CityMakers, The Global Community of Architects Who Learn from Exemplary Cities and Their Makers, is working with Archdaily to publish a series of articles about Barcelona, Medellin, and Rotterdam. The authors are the architects, urban planners, and/or strategists behind the projects that have transformed these three cities and are studied in the "Schools of Cities" and "Documentary Courses" made by CityMakers. On this occasion, Jaume Barnada, coordinator of the award-winning Climate Shelters project in Barcelona schools and speaker at the "Schools of Cities", presents his article "Barcelona, the public place as a synonym for the adaptation of the built city."

Cities are dense, built spaces in which pavements have been efficiently imposed on the natural soil.
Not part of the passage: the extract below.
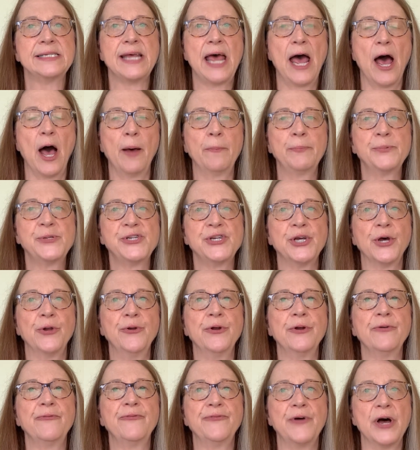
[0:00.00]
to help
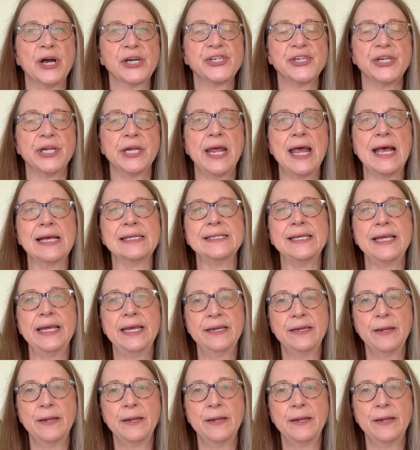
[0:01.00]
children function as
Cities like Barcelona have almost 75% of the land paved and waterproof. Without a doubt, it is an excess to reverse at a time of climate emergency, where we must reconnect with nature. Oriol Bohigas [1] told us that good urbanization had paved the squares of Mediterranean cities and that no one wanted to live in a mudhole. I'm sure he was right. Also, he taught us that the green and, consequently, the natural soil had to have dimension and especially an urban position. Squares are squares and parks are parks, and each space has a type of project. Today, concepts are too frequently confused when urbanizing public places and consequently, we find projects that blur the model.